*** Opening of Available data ***

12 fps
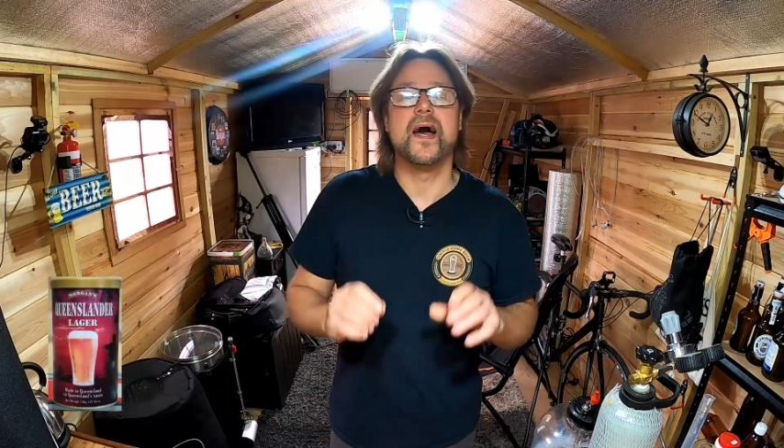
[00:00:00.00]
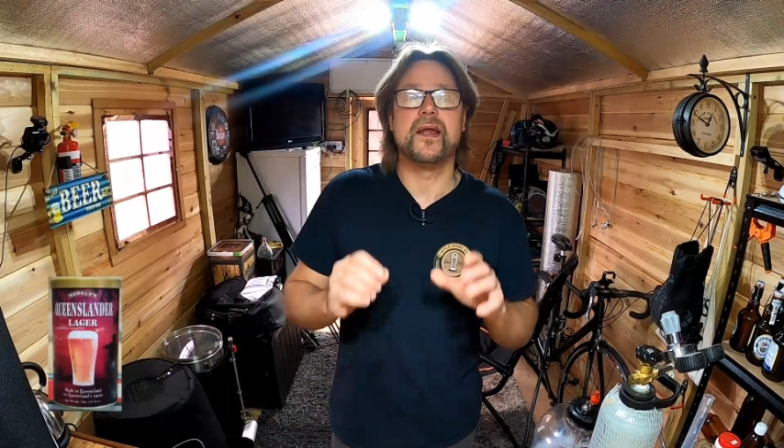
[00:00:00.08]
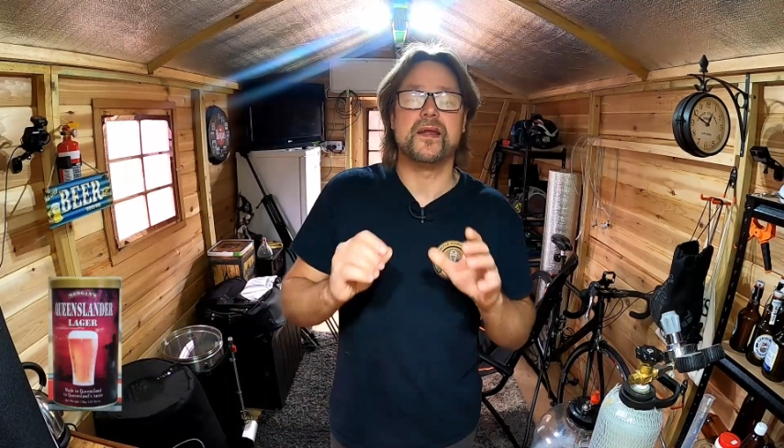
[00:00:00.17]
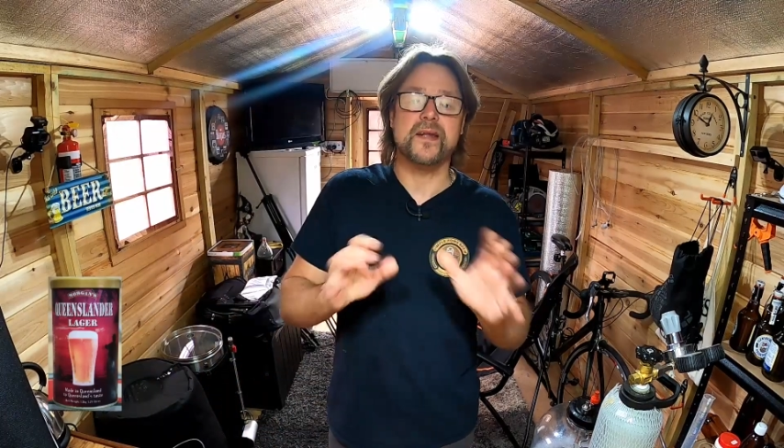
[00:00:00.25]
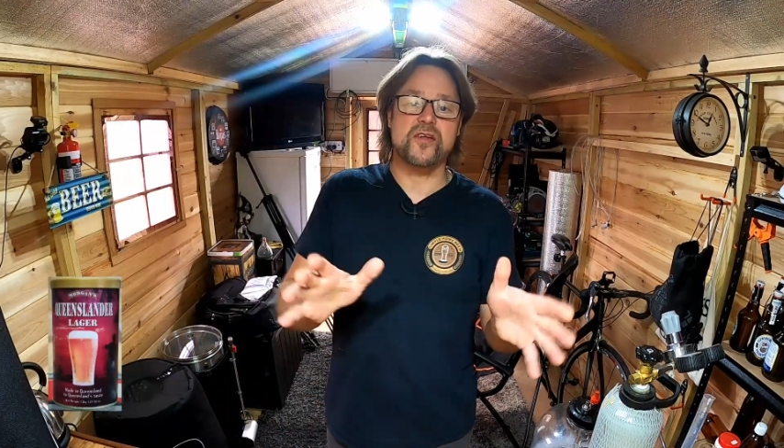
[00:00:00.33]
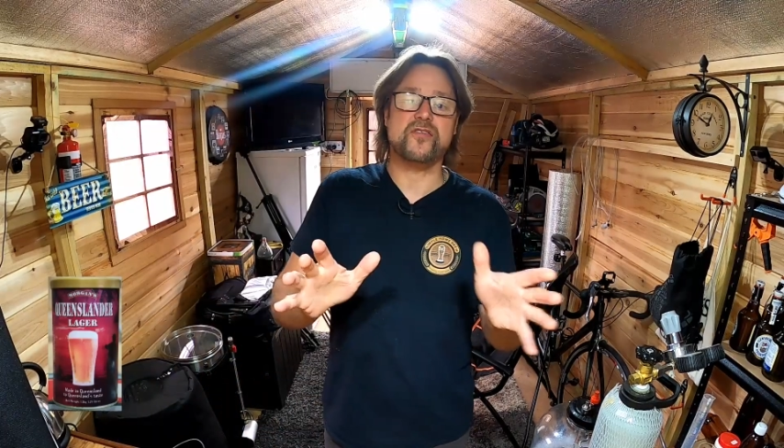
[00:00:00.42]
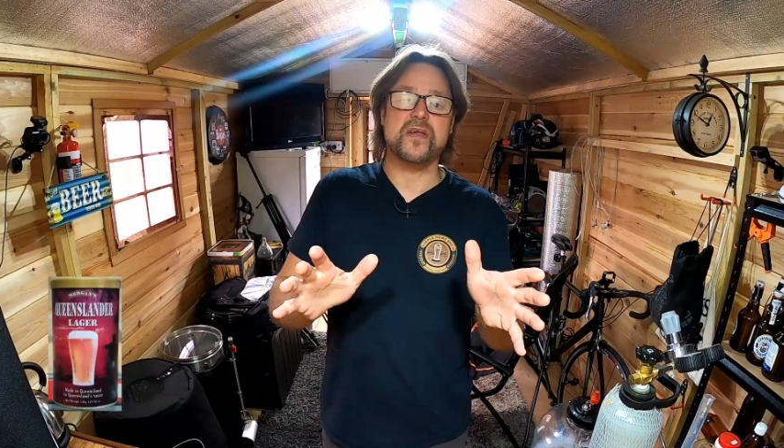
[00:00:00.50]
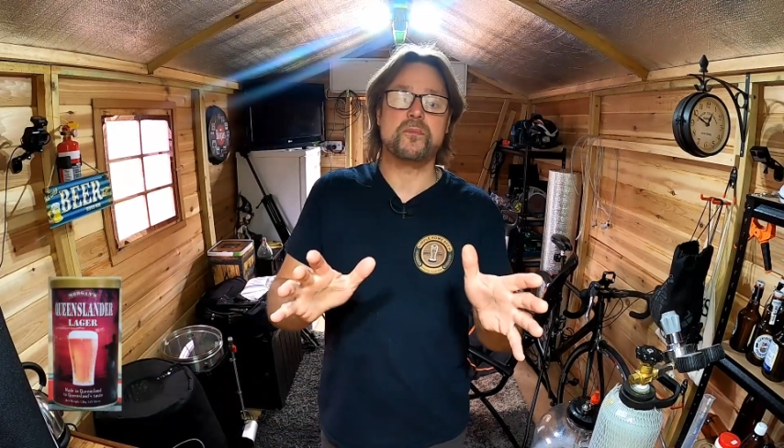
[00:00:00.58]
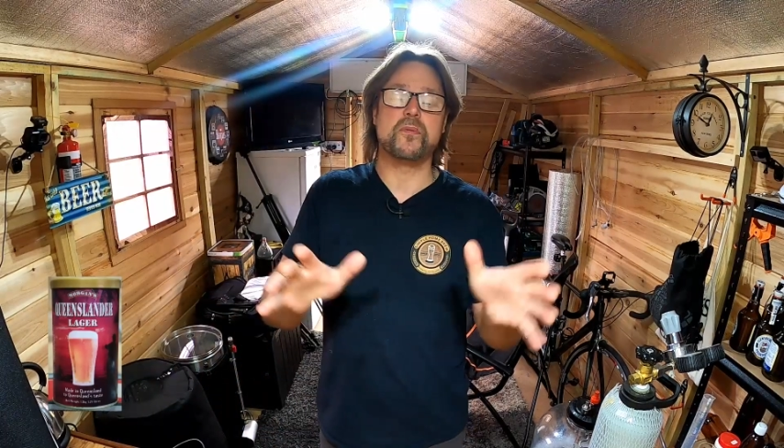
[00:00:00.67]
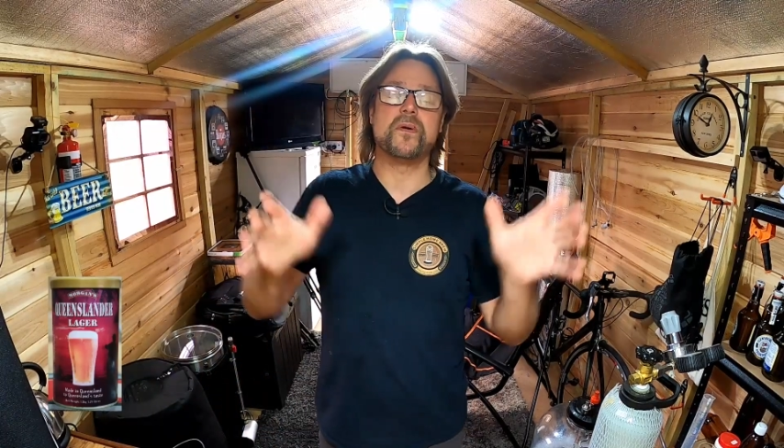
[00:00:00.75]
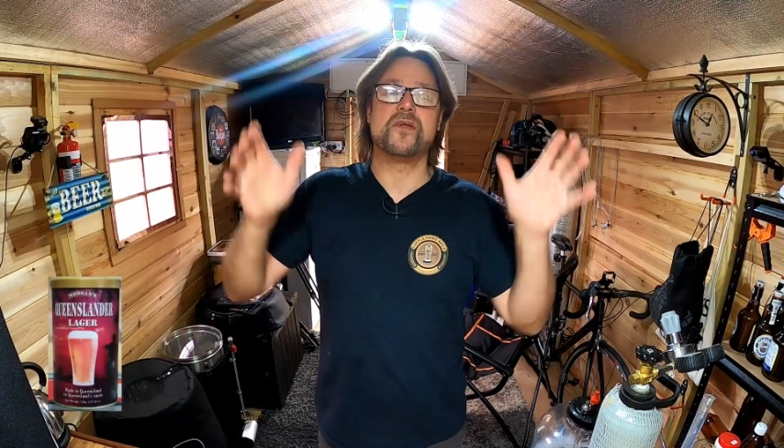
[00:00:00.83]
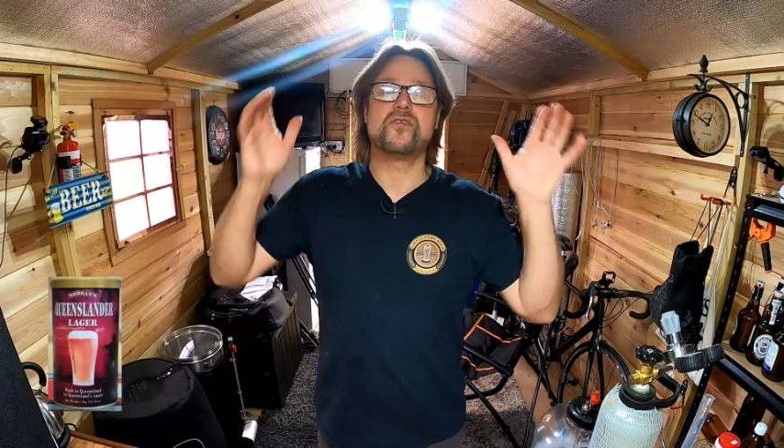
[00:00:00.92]
and the next
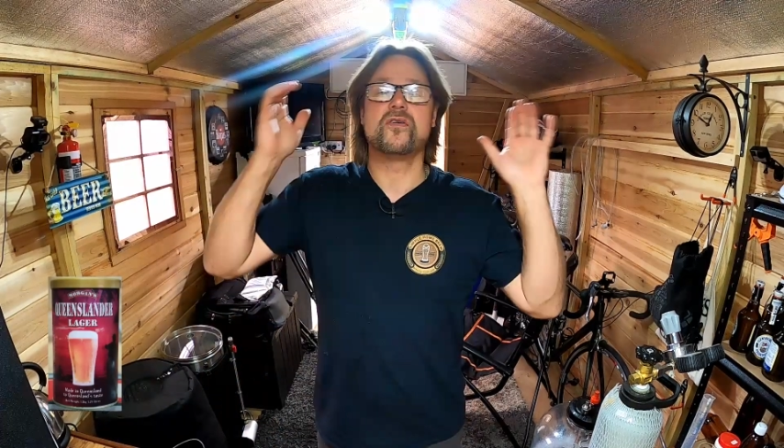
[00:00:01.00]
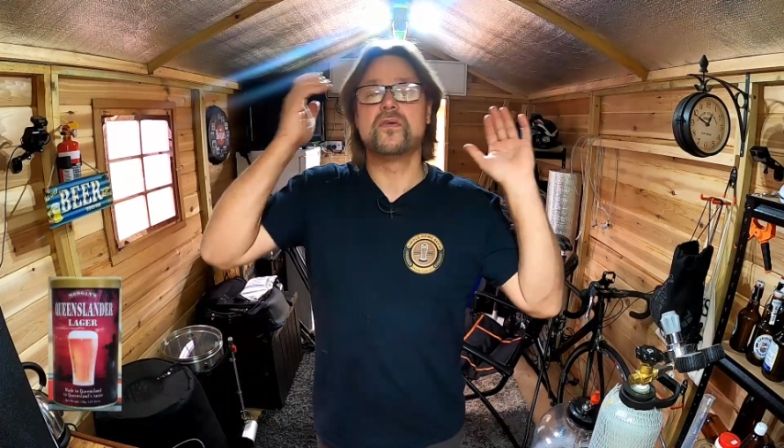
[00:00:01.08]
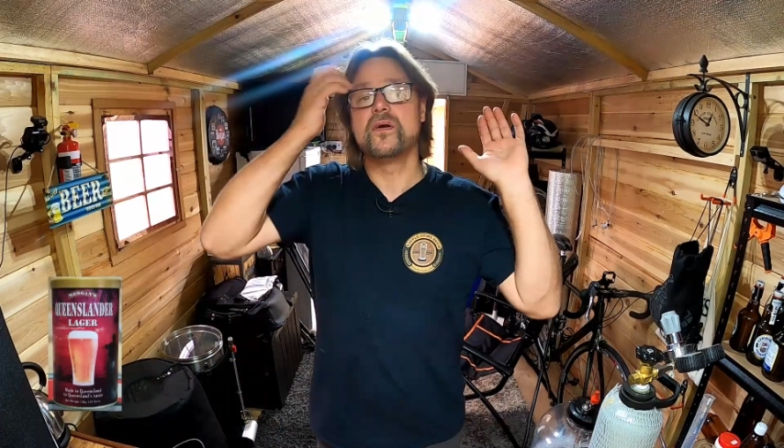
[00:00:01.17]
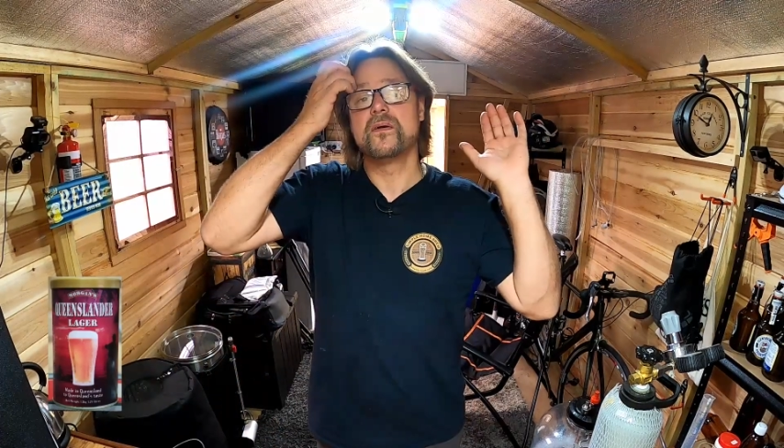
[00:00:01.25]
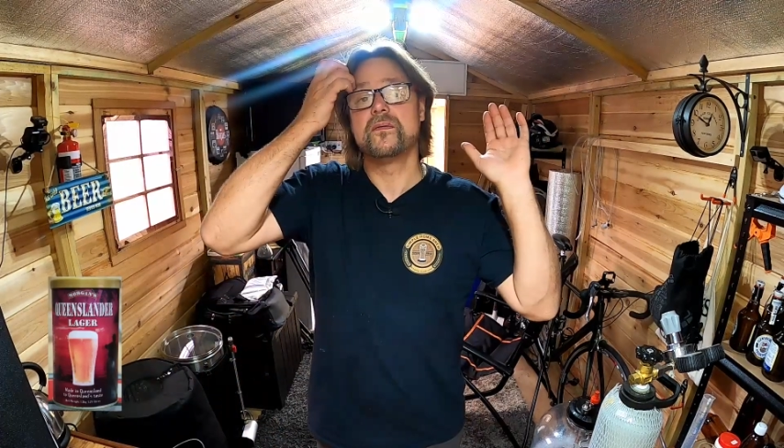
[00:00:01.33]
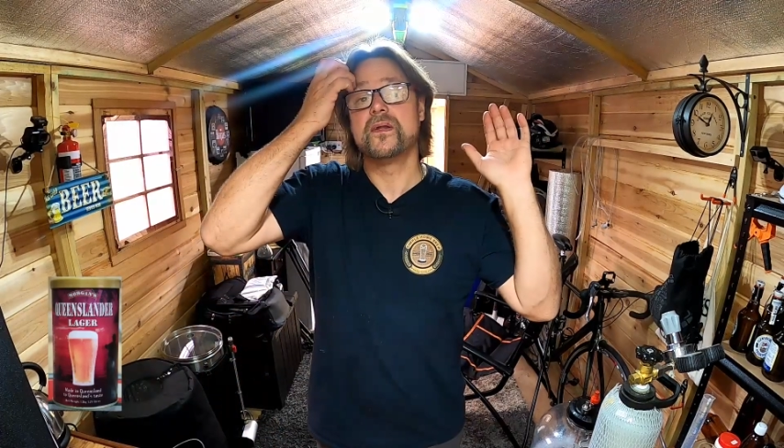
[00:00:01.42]
step will be to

*** Close of Available data ***

> _Exercise description_
What you return should be only the lines from the line with "[00:00:00.50]" through the last line of the listing above, exactly, both ends included, pictures excluded.

> _Response to the task_
[00:00:00.50]
[00:00:00.58]
[00:00:00.67]
[00:00:00.75]
[00:00:00.83]
[00:00:00.92]
and the next
[00:00:01.00]
[00:00:01.08]
[00:00:01.17]
[00:00:01.25]
[00:00:01.33]
[00:00:01.42]
step will be to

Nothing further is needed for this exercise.